I used a small docker setup to run the server, I noticed with the build in server php tempest serve to much of a difference per run, which made my results really inconclusive. I was also considerably slower on all fronts. I attached the docker files for anybody to use. It is a small and copied together setup, but it does work wonders for having more consistent results.
Testing method
I tested against /posts/controller_001/5 as a positive match and http://localhost:8081/posts/controller_001/5/nonexisting/x for a negative (non existing) one. The non existing route is the worst case route for the grouping prefix regex as it matches up until the 5 before finding out this isn't a match and it need to backtrack through all nested groups. The positive one is also not "the best" possible route for both algorithms, since both route matching regexes for main and the new branch aren't alphabethically ordered and thus could be anywhere in the regex.
Files
Raw results
Docker files
After my initial "real life" benchmarks I wanted a more fine grained benchmark with more precise methods.

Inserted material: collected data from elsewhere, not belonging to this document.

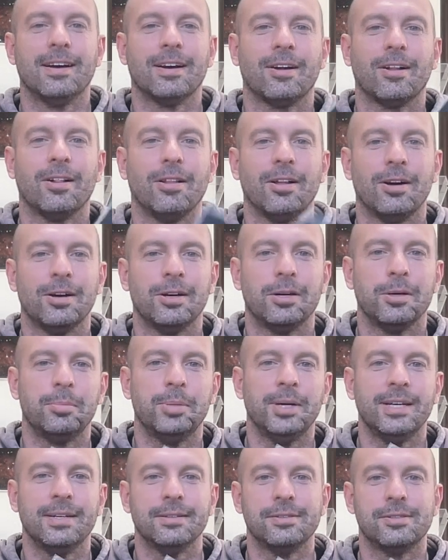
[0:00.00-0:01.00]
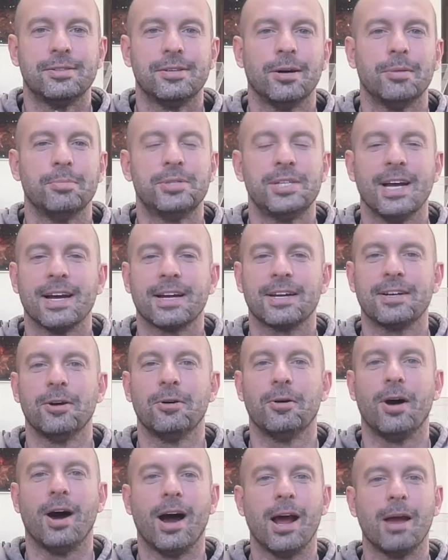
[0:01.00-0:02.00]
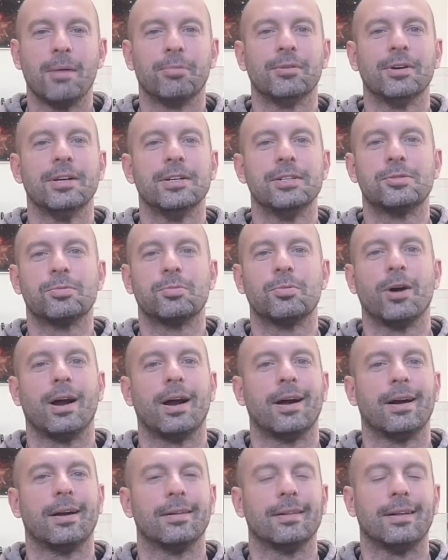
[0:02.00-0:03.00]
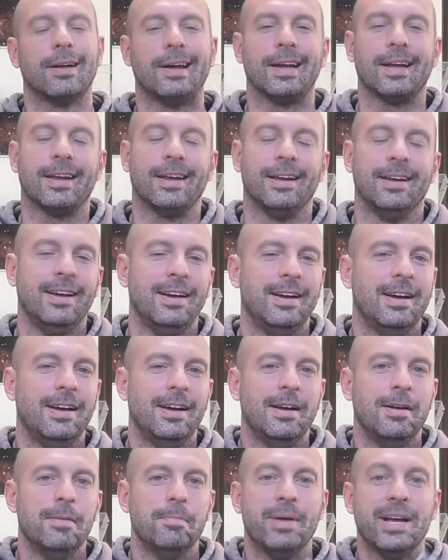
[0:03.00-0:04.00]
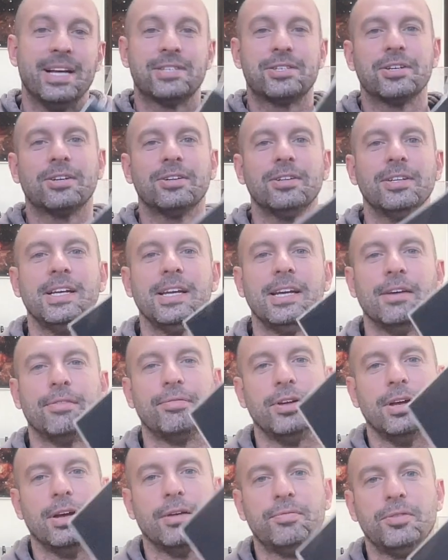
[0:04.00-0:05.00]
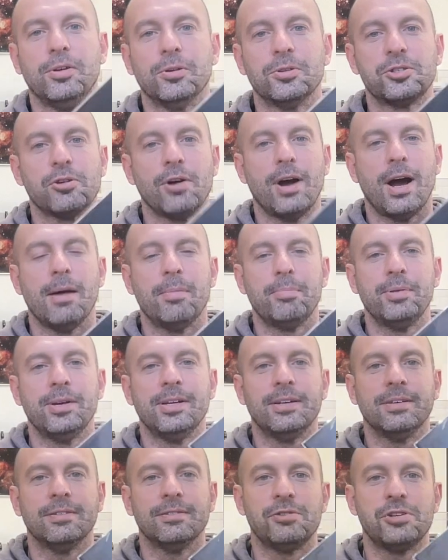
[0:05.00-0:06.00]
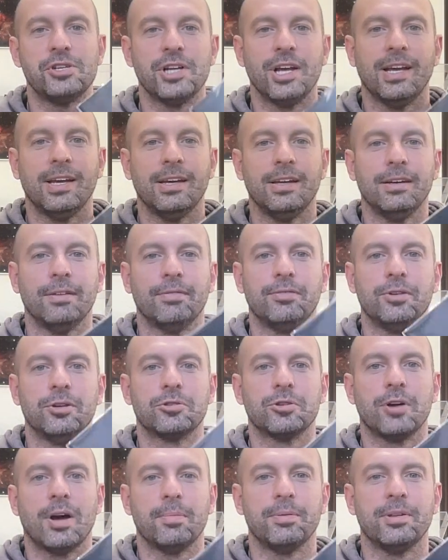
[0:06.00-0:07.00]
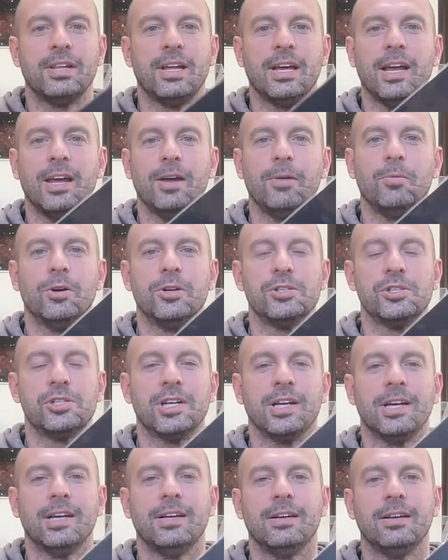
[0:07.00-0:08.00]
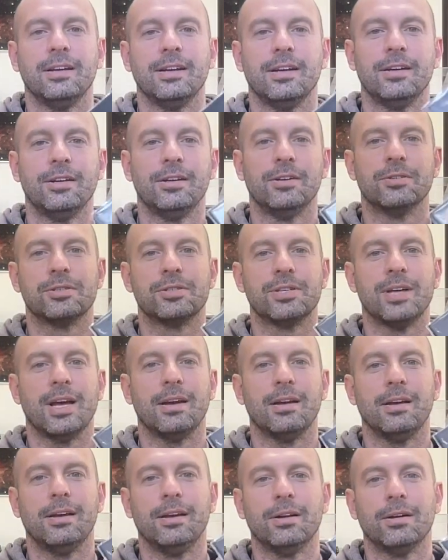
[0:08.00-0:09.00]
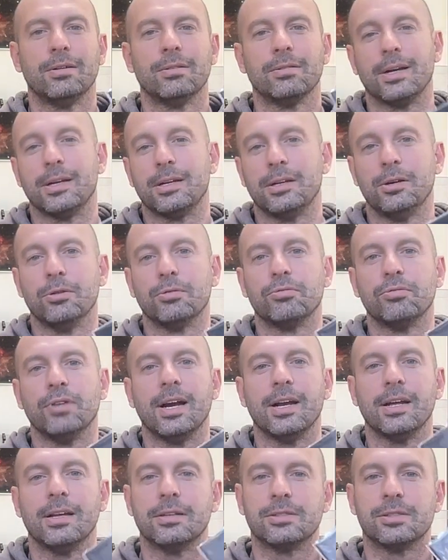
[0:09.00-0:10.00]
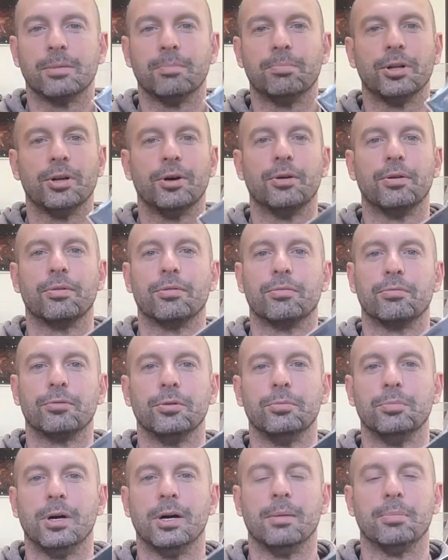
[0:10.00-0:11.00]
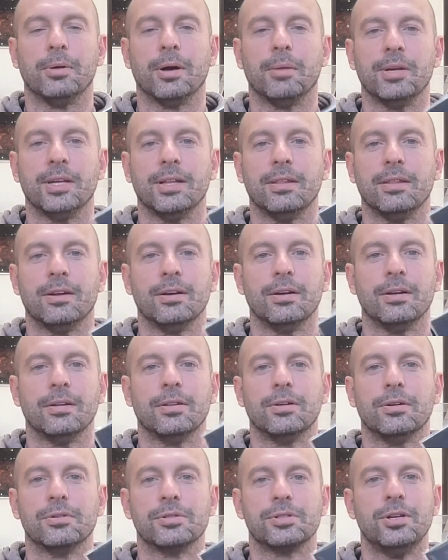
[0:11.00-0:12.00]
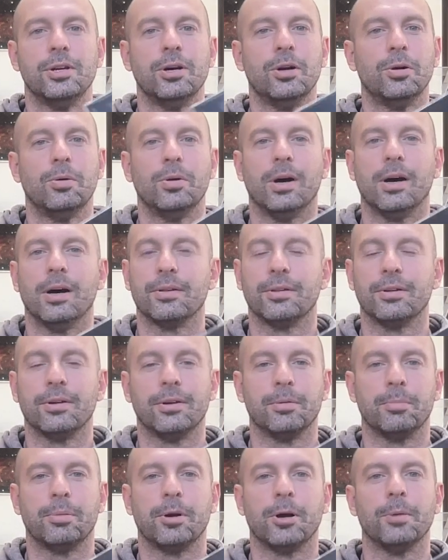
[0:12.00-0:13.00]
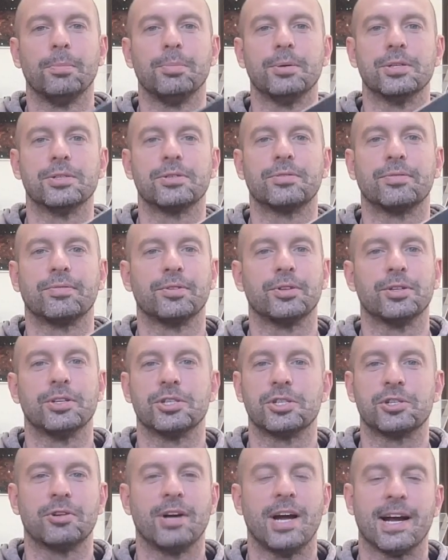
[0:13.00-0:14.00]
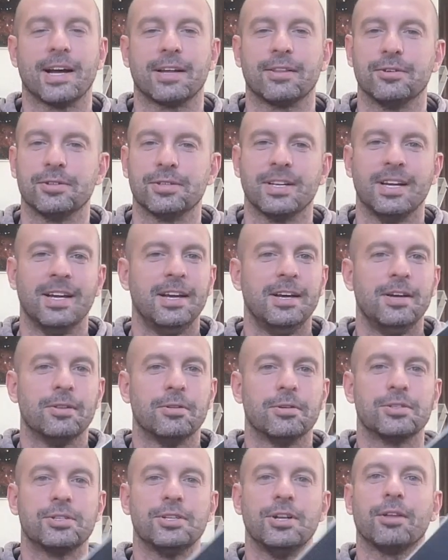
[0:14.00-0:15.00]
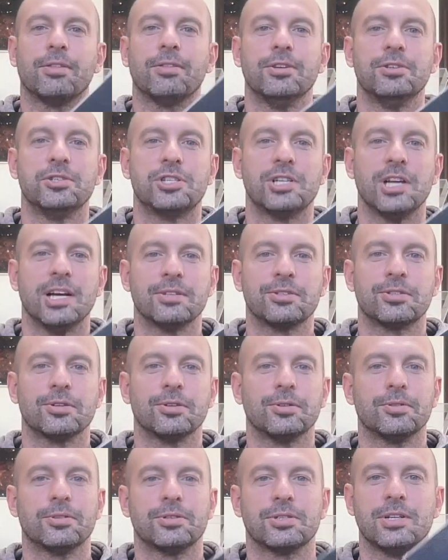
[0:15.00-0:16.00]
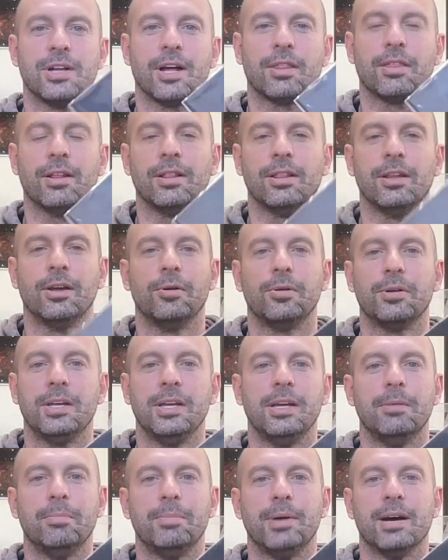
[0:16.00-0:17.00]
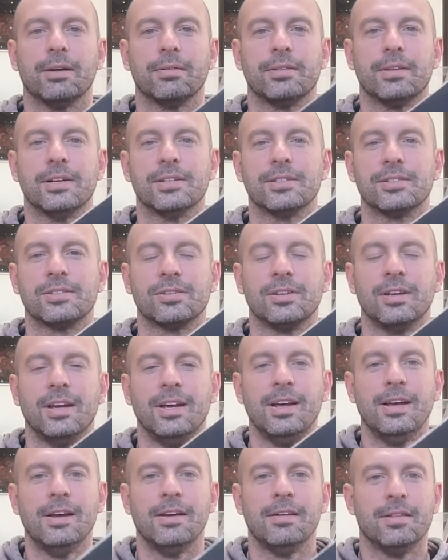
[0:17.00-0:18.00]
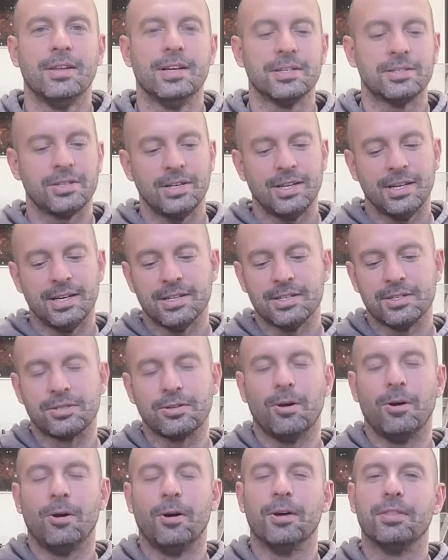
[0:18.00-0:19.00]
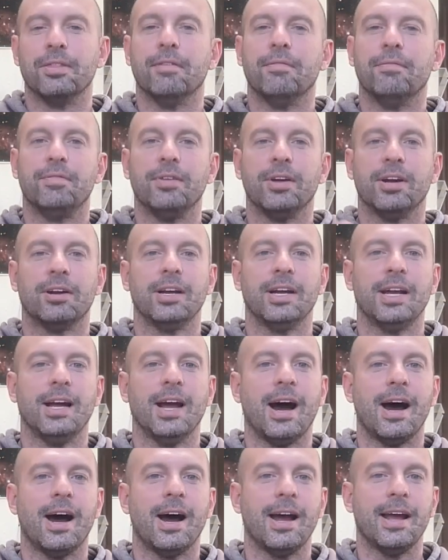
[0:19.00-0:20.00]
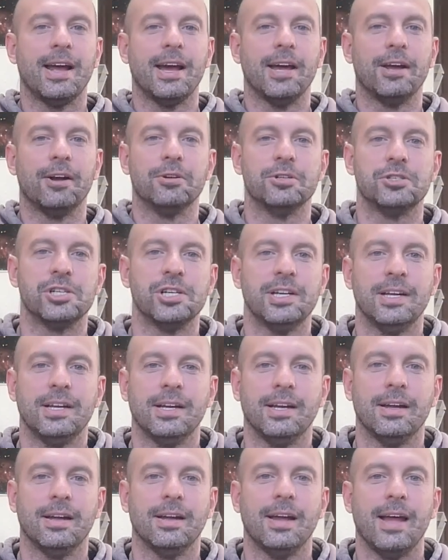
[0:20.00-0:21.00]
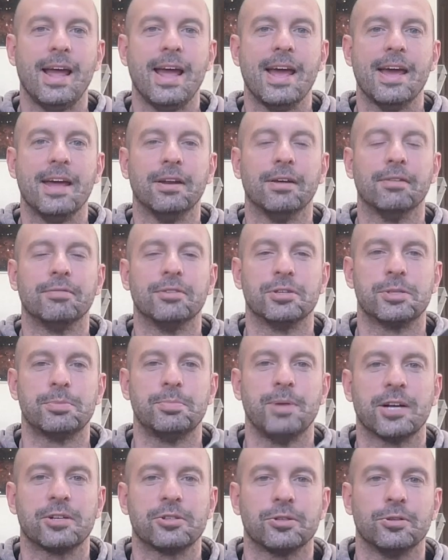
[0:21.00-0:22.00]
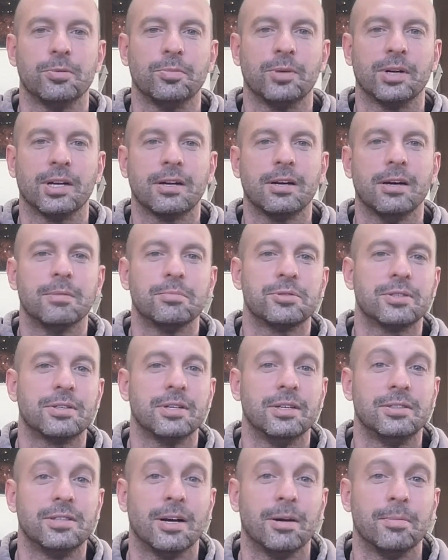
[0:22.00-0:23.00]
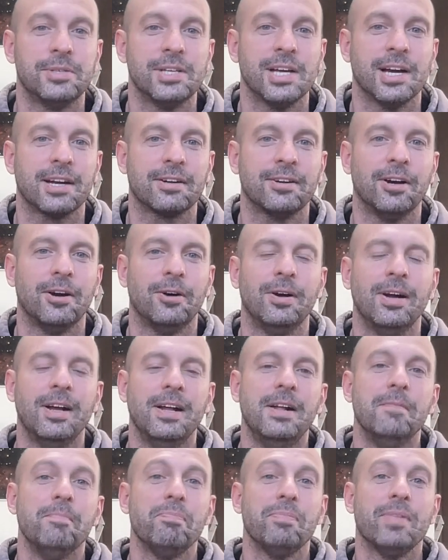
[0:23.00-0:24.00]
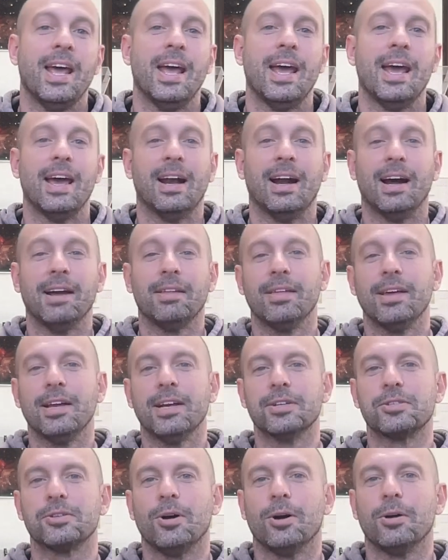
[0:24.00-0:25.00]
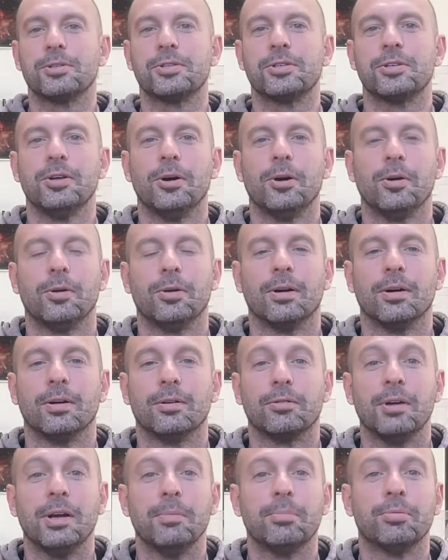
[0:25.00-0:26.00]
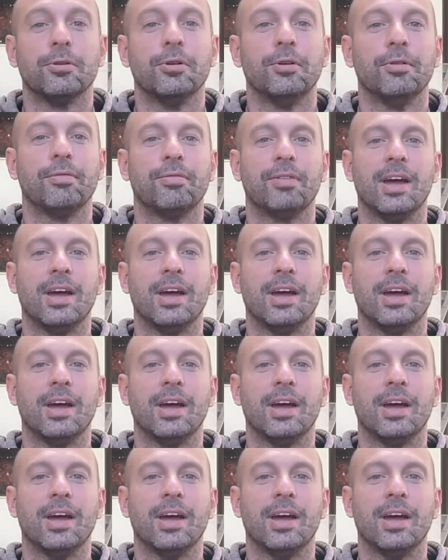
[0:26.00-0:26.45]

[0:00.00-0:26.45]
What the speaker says: club dub techno hybrids where, like, basically if you're dropping Chained, if you're dropping the A1 Chained in your set here, like you're ready to blow the room up. I mean, there's no other purpose for this track. There's nothing gentle, there's nothing low key about this. This is on the very high energy end of the spectrum when it comes to dub techno. And I think it's also a great proof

With use of phpbench I managed do get the following results:
My branch
+--------------------+------------+--------------+------+-----+----------+----------+--------+
| benchmark | subject | set | revs | its | mem_peak | mode | rstdev |
+--------------------+------------+--------------+------+-----+----------+----------+--------+
| GenericRouterBench | benchMatch | Dynamic | 100 | 5 | 10.609mb | 47.802μs | ±0.86% |
| GenericRouterBench | benchMatch | Non existing | 100 | 5 | 10.610mb | 47.031μs | ±1.33% |
| GenericRouterBench | benchMatch | Static | 100 | 5 | 10.609mb | 46.981μs | ±1.18% |
+--------------------+------------+--------------+------+-----+----------+----------+--------+
Main branch
+--------------------+------------------+--------------+------+-----+----------+-----------+--------+
| benchmark | subject | set | revs | its | mem_peak | mode | rstdev |
+--------------------+------------------+--------------+------+-----+----------+-----------+--------+
| GenericRouterBench | benchMatch | Dynamic | 100 | 5 | 10.578mb | 60.639μs | ±5.14% |
| GenericRouterBench | benchMatch | Non existing | 100 | 5 | 10.578mb | 59.391μs | ±0.39% |
| GenericRouterBench | benchMatch | Static | 100 | 5 | 10.578mb | 60.423μs | ±1.49% |
+--------------------+------------------+--------------+------+-----+----------+-----------+--------+
Meaning my code is noticeable faster, and more stable on the positive match. It is less stable (but faster) on the negative match. Still this is such a small difference that the main advantage will be: throughput and a better surface to extend later on.
In my code I will also be including this benchmark tool. I think it will be a really good resource to use when optimizing hot code paths like these.
Benchmark
Looks promising! @aidan-casey what are your thoughts?